Las elecciones presidenciales que hoy se celebran en Brasil inician la cuenta atrás hacia el final del fructífero mandato de Luiz Inácio Lula da Silva. El escepticismo con el que el establishment acogió la llegada de Lula al palacio de Alvorada ha dado paso a la admiración y Brasil parece, por fin, haberse liberado del fatalismo de la pobreza invencible, caldo de cultivo de una sociedad extremadamente dual. Porque a pesar de que el objetivo de garantizar a todos los ciudadanos tres comidas al día, como explicó Lula al principio de su presidencia, no ha sido alcanzado, el éxito de una economía en expansión a despecho de la crisis (8% de crecimiento del PIB) y la influencia cada vez mayor en el escenario latinoamericano hace pensar en un país con futuro.
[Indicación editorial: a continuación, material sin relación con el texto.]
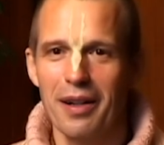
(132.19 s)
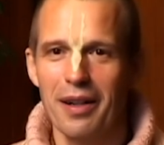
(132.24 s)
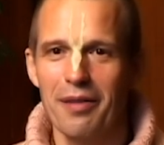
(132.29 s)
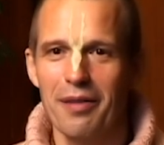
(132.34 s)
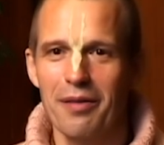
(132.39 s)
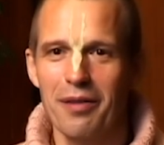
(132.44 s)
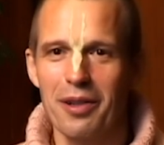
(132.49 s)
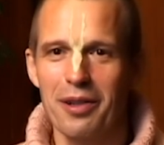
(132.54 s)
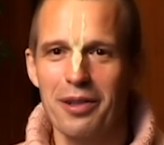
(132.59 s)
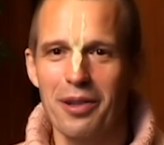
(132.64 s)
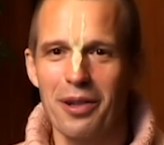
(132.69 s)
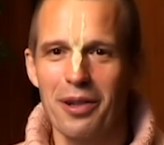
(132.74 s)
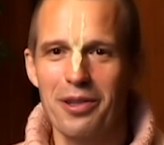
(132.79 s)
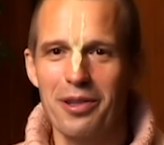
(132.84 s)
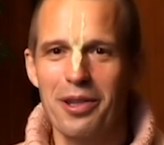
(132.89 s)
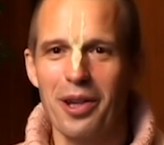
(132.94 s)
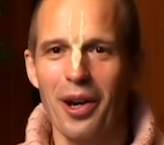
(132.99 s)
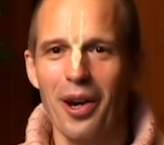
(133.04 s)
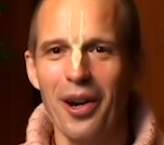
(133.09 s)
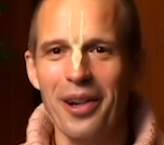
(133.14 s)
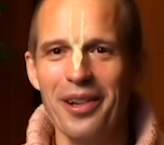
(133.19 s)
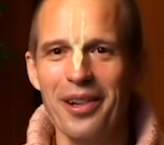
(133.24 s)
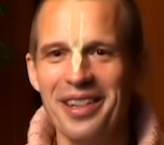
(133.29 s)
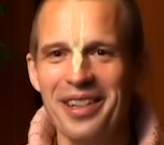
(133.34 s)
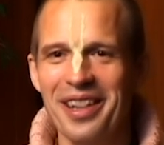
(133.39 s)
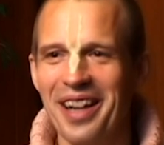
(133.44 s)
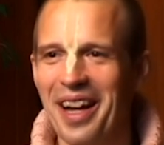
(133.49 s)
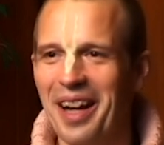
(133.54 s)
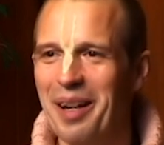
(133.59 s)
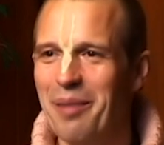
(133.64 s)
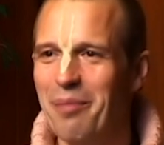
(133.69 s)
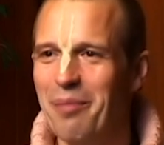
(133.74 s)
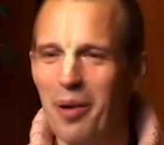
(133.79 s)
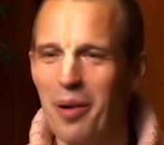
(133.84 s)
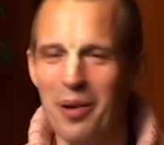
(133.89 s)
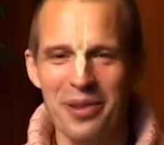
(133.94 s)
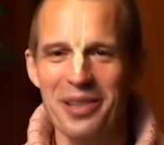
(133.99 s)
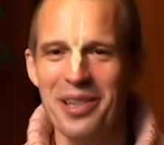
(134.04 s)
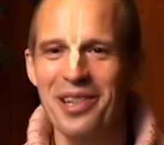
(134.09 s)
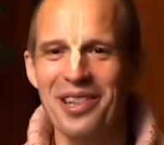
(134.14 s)
was concerned and
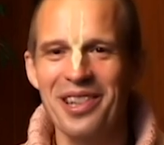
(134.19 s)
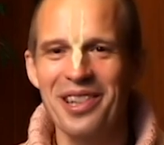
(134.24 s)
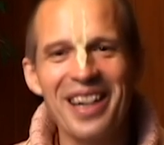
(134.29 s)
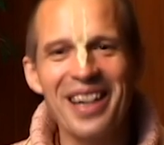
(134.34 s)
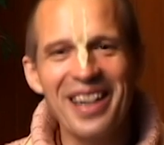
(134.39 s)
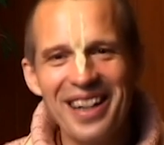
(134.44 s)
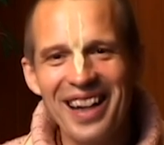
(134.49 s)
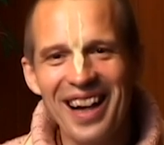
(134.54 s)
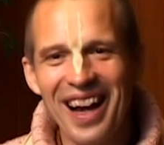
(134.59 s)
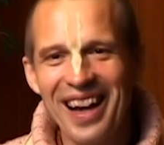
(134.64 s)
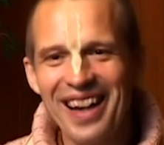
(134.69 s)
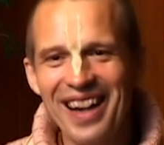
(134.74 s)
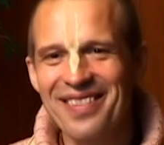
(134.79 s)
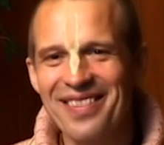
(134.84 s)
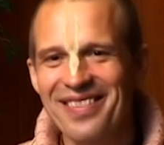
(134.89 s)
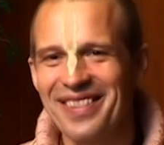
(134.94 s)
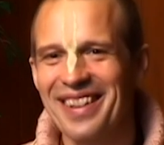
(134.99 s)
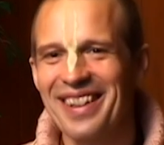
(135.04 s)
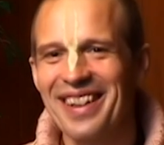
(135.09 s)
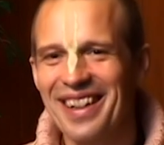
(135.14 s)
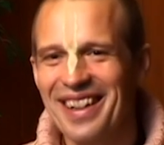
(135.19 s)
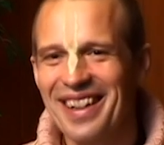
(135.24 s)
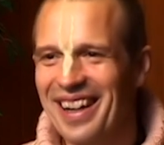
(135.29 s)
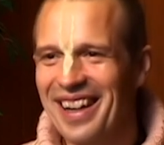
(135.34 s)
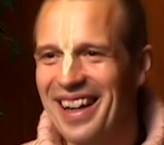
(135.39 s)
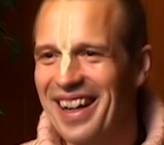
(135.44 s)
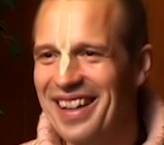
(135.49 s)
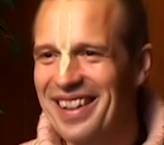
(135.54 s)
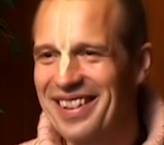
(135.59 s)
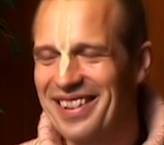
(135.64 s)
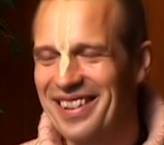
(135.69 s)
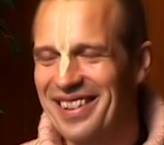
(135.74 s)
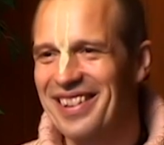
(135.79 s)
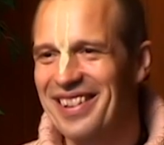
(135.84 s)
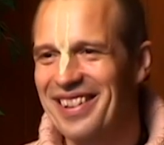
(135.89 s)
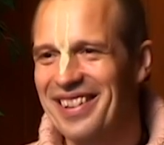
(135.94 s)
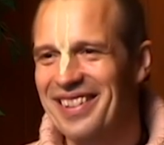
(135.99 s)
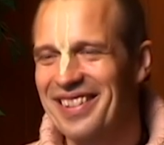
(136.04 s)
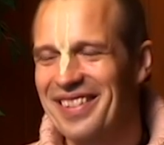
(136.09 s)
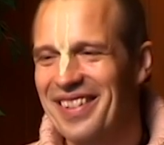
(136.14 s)
position in life and so
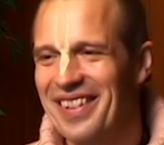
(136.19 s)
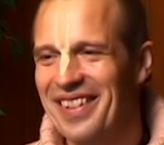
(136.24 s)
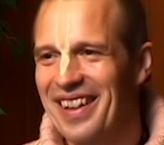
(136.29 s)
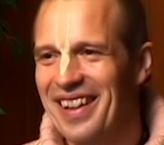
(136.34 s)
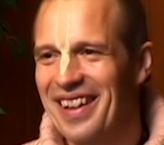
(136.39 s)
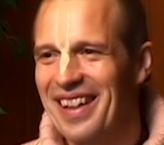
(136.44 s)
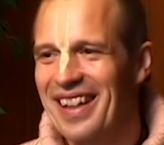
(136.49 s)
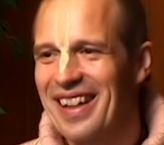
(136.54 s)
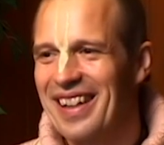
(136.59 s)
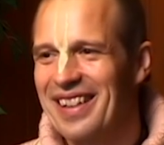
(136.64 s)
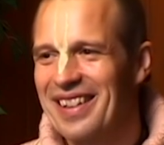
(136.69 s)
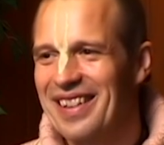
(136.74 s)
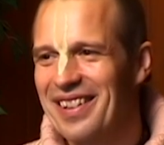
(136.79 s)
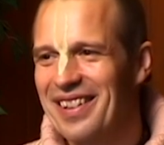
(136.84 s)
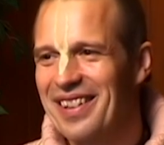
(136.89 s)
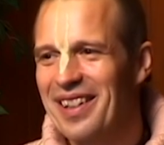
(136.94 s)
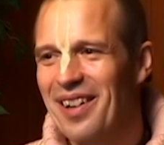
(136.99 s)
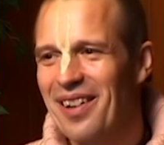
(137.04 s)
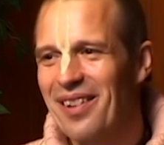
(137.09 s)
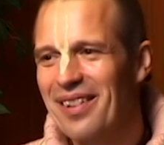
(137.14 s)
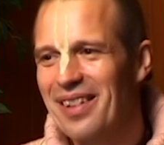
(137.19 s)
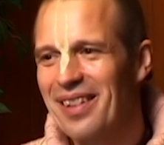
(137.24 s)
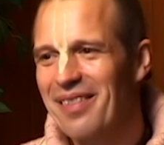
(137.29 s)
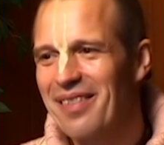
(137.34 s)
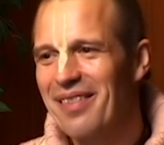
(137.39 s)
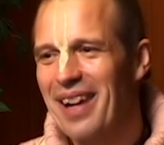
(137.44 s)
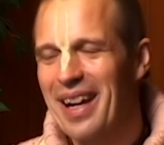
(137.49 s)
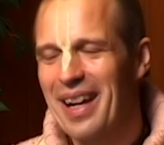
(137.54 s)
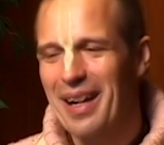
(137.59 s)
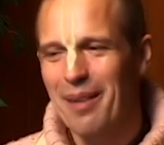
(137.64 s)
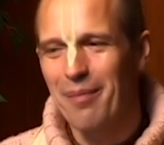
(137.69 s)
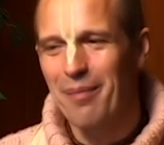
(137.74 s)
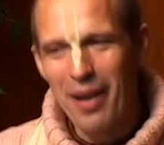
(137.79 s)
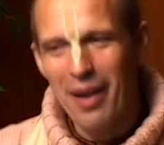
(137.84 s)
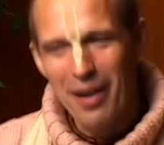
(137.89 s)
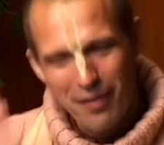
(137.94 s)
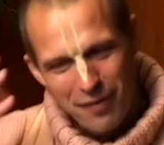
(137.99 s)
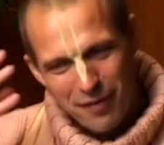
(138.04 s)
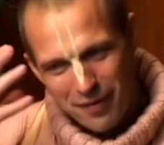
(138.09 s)
on. So the only way in my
Ni las tensiones inflacionistas, que amenazan la viabilidad del modelo económico brasileño, ni los casos de corrupción que han menudeado en el Partido de los Trabajadores, la formación de Lula, ni la presión de la oligarquía agraria, enfrentada a él, han hecho mella en la popularidad del mandatario saliente. Y aún menos han dañado las expectativas de Dilma Rousseff, depositaria de la herencia de Lula y que hoy puede lograr, incluso, la mayoría absoluta de votos.

Frente a quienes creen que el poder condena siempre al desgaste y la pérdida de popularidad, Lula es un muestra elocuente de que la situación puede ser otra. Basta con que la eficacia, honradez y realismo impregnen la actuación y con que nadie prometa el paraíso a la vuelta de la esquina.